Feds Press Continued Monitoring of Apple
MANHATTAN (CN) - A court-appointed monitor must continue overseeing Apple's antitrust compliance, the United States told the federal judge who held the company liable for fixing the e-book prices.
U.S. District Judge Denise Cote had hammed the tech giant last summer after a three-week trial, saying "powerful" and "compelling" evidence proved that Apple played a "central role in facilitating and executing" a conspiracy among competing e-book publishers "to eliminate retail price competition in order to raise e-book prices."
Cote appointed Michael Bromwich, a former inspector general with the Justice Department, with help from anti-trust specialist Bernard Nigro, to serve as an independent monitor overseeing Apple's compliance with antitrust laws.
Apple sought to have the monitor disqualified, saying the measure was "unnecessary, overbroad, vague and punitive." It never contended at the time of appointment, however, that the court lacked authority to appoint such a monitor or that her actions were unconstitutional.

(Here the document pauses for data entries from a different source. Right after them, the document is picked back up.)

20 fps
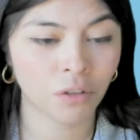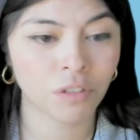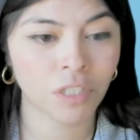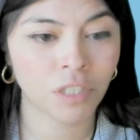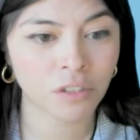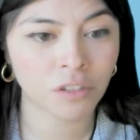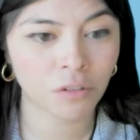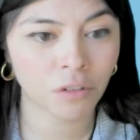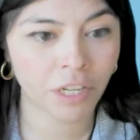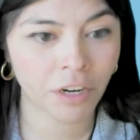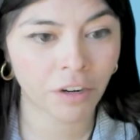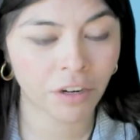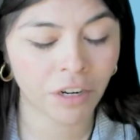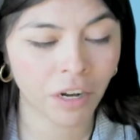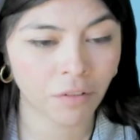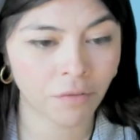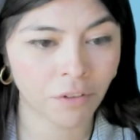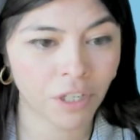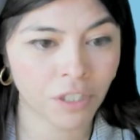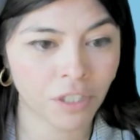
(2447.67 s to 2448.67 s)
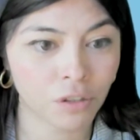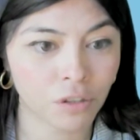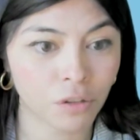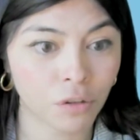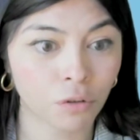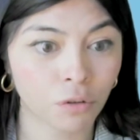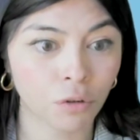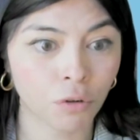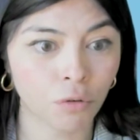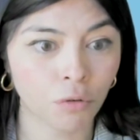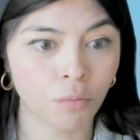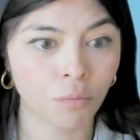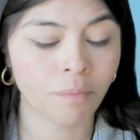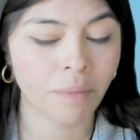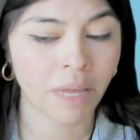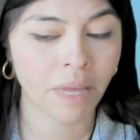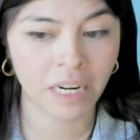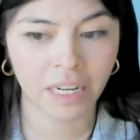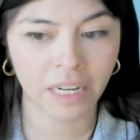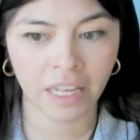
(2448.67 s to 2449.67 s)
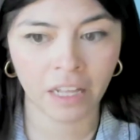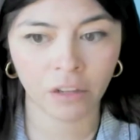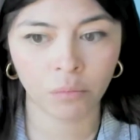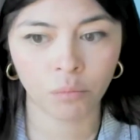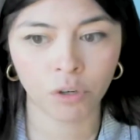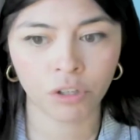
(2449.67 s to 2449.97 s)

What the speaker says: dental care coverage through Medi-Cal.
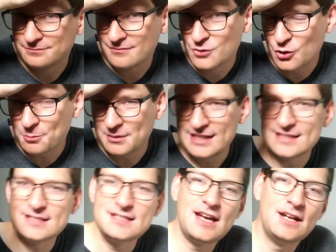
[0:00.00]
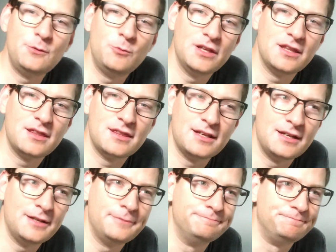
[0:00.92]
Normally it's done with
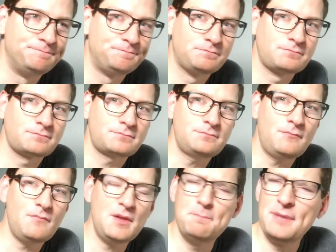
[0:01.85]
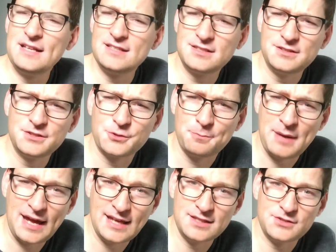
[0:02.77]
pencils or
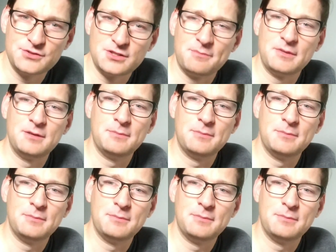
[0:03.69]
pens or something,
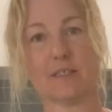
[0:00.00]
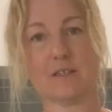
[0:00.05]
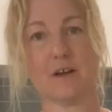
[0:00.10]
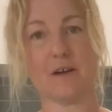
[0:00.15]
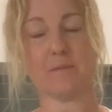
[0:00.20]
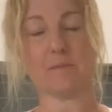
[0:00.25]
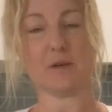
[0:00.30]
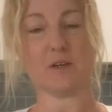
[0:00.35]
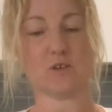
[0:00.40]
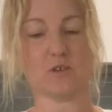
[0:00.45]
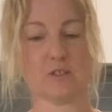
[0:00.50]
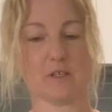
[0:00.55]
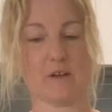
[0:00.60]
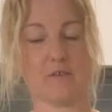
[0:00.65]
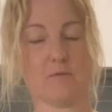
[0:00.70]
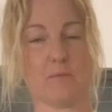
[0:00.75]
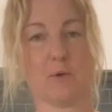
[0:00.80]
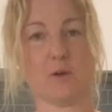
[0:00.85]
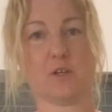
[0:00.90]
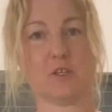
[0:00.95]
time, because
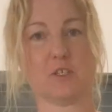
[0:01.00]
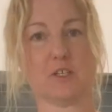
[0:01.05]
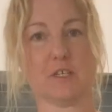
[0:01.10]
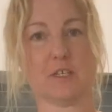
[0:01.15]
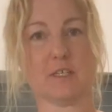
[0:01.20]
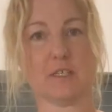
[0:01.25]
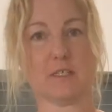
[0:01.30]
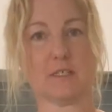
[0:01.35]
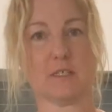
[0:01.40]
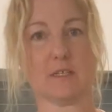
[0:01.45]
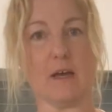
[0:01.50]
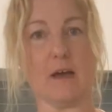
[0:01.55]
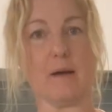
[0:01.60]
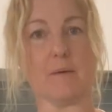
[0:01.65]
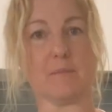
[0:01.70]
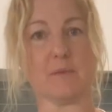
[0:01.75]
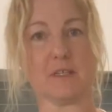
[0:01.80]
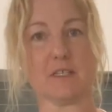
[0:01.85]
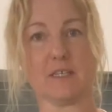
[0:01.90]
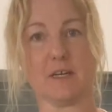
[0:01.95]
I've purchased
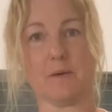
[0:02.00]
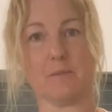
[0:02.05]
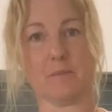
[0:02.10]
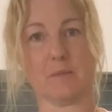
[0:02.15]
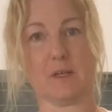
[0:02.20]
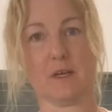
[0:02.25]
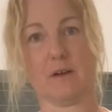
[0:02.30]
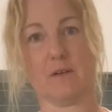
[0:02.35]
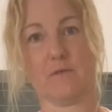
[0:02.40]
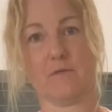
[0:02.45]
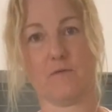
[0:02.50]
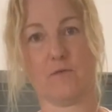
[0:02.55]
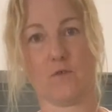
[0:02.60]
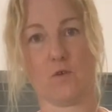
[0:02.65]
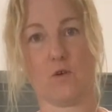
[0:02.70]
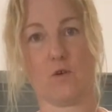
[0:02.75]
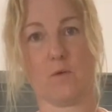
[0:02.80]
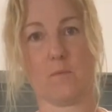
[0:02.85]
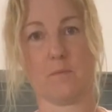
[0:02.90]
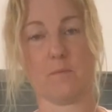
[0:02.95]
the tumbler
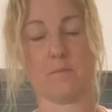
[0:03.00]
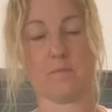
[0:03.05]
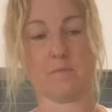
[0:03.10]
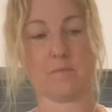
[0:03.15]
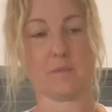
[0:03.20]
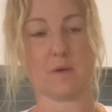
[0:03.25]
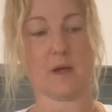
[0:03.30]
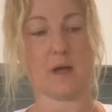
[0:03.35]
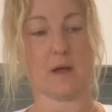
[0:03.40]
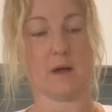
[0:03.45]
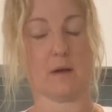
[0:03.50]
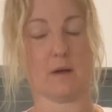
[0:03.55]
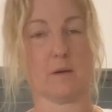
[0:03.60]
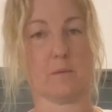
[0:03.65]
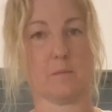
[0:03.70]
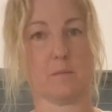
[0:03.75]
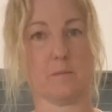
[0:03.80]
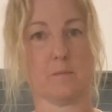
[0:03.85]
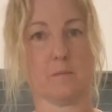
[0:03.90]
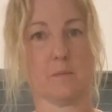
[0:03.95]
from
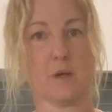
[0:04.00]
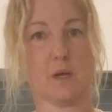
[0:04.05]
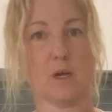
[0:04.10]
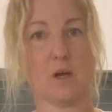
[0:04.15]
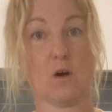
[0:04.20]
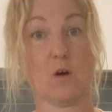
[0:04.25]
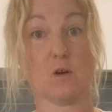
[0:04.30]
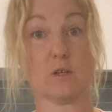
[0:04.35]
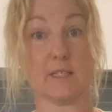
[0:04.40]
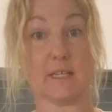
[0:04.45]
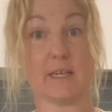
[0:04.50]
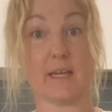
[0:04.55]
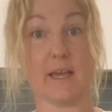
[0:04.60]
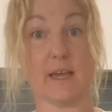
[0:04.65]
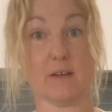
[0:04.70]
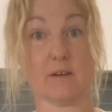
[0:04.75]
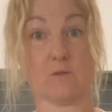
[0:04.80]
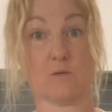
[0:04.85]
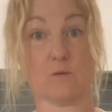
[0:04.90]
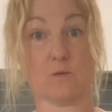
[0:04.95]
Aussie
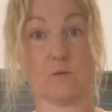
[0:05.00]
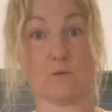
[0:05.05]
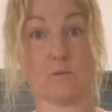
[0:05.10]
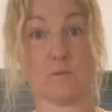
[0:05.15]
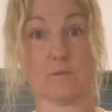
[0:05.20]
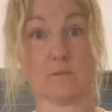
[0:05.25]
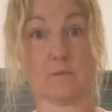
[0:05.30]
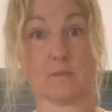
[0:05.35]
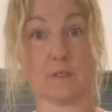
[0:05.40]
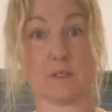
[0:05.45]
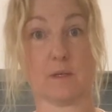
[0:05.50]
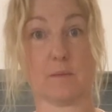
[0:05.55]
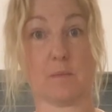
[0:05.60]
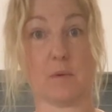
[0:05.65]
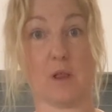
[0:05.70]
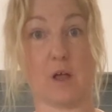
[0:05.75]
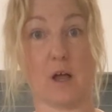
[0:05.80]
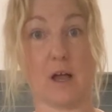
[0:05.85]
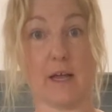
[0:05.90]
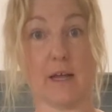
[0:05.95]
Candle
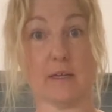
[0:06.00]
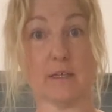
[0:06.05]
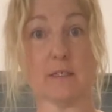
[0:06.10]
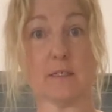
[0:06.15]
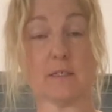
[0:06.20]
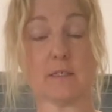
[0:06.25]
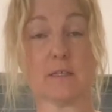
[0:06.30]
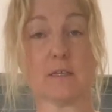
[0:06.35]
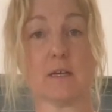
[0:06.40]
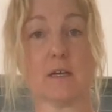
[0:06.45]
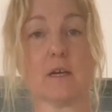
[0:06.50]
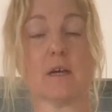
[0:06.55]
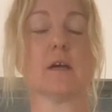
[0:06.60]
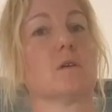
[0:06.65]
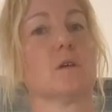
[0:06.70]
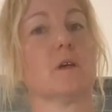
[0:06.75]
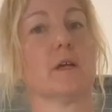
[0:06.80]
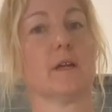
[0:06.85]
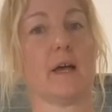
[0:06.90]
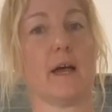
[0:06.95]
Supplies,
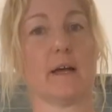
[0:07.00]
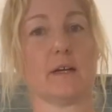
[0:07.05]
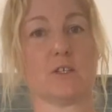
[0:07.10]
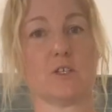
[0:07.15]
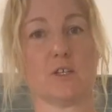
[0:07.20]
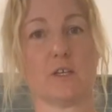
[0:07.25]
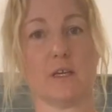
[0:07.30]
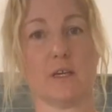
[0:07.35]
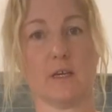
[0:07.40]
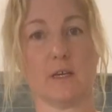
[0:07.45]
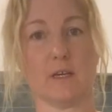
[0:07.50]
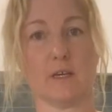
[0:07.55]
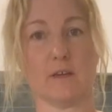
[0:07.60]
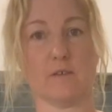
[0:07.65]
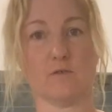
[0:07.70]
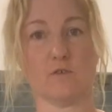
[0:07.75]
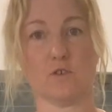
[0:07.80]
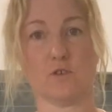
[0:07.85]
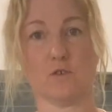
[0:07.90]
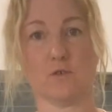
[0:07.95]
it actually
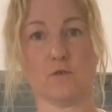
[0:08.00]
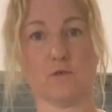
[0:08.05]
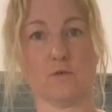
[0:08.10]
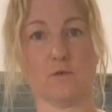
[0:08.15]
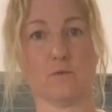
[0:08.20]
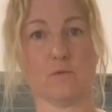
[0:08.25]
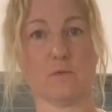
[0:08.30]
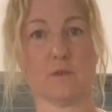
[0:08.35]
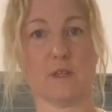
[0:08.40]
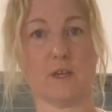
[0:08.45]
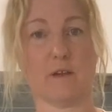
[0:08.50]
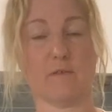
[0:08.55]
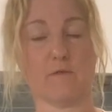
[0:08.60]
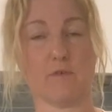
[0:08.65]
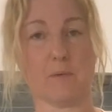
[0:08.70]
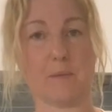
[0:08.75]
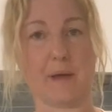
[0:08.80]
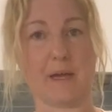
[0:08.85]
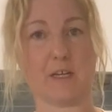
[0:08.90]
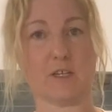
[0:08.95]
gives you the
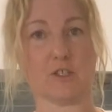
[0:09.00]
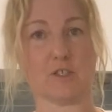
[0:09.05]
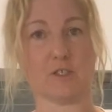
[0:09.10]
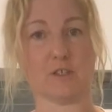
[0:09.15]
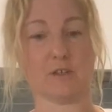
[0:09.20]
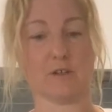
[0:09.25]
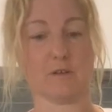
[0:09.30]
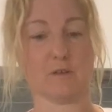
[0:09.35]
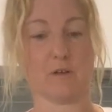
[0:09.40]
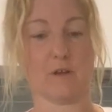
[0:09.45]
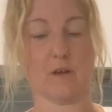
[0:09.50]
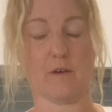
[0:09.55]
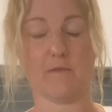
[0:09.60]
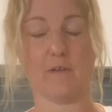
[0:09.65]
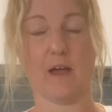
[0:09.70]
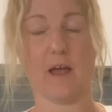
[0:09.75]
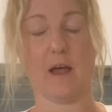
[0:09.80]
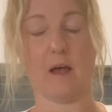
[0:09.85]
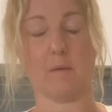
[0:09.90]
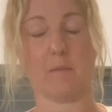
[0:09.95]
information of
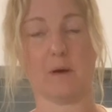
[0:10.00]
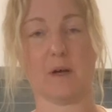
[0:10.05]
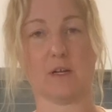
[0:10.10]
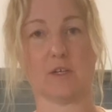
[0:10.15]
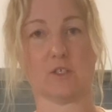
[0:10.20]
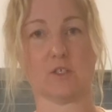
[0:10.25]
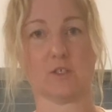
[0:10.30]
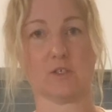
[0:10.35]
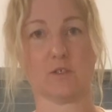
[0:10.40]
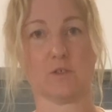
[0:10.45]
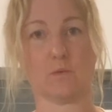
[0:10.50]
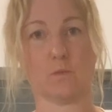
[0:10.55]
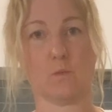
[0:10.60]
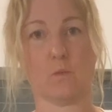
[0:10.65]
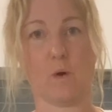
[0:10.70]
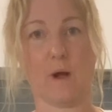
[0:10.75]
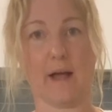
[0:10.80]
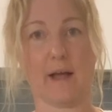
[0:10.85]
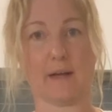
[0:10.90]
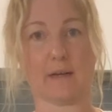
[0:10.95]
how much
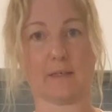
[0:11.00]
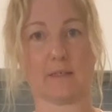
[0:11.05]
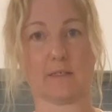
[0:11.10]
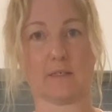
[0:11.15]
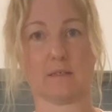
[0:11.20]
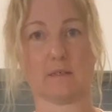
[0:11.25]
wax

As the Cupertino, Calif.-based company appeals the monitor's appointment to the 2nd Circuit, the United States challenged its contention that Cote abused her authority.
"The monitor's only task is to help the court evaluate Apple's internal antitrust compliance policies and procedures and the antitrust program required by [the judge's] injunction, to ensure the compliance programs are 'reasonably designed to detect and prevent violations of the antitrust laws,'" according to the brief by Justice Department attorney Finnuala Tessier.
As Bromwich sets to that task, Apple has resisted letting the monitor meet with its board of directors.
Apple ultimately let the monitor conduct 13 hours of interviews with 11 people, seven of whom are lawyers, according to the 63-page brief. Bromwich met with only one board member, the government said.
In its unsuccessful bid to disqualify Bromwich, Apple has complaint about supposed bias and the requirement that it pay Bromwich's salary, a factor that it says gives the monitor a financial incentive to widen the scope of his duties.
Though Apple has likened Bromwich to an investigative agent for the government, Tessier said Bromwich is working only for the benefit of the court.
"The monitor is not a prosecutor," the brief states. "And he is disinterested - he is paid for his time, not his decisions."
The monitor "has only appropriate and limited authority to review a private company's compliance with certain aspects of a district court's order," Tessier added.
In refusing to disqualify Bromwich, Judge Cote chided Apple for "doing its best to slow down ... if not stonewall the process," according to the brief.
The government said Apple waived any argument of bias or effectiveness by not raising such issues in its initial request for a stay.
Apple and the government ultimately agreed to a $450 million settlement before a scheduled Aug. 25 trial to determine damages. Of that amount, $400 million will go to consumers, and $50 million to lawyers in the case.
If Apple wins an appeal before the 2nd Circuit, however, the agreement limits it to having to pay only $70 million, of which $50 million would go to customers.
A full appellate reversal lets Apple totally off the hook.
Cote expressed concerns about the settlement during a telephone conference this summer.
Hachette, Harpercollins, The Penguin Group, Simon & Schuster, and Macmillan all settled the government's claims about the conspiracy.
The 33 states and U.S. territories that joined the lawsuit are: Alabama, Alaska, Arizona, Arkansas, Colorado, Connecticut, Delaware, Idaho, Illinois, Indiana, Iowa, Kansas, Louisiana, Maryland, Massachusetts, Michigan, Missouri, Nebraska, New Mexico, North Dakota, Ohio, Pennsylvania, South Dakota, Tennessee, Texas, Utah, Vermont, Virginia, West Virginia Wisconsin, Puerto Rico and the District of Columbia.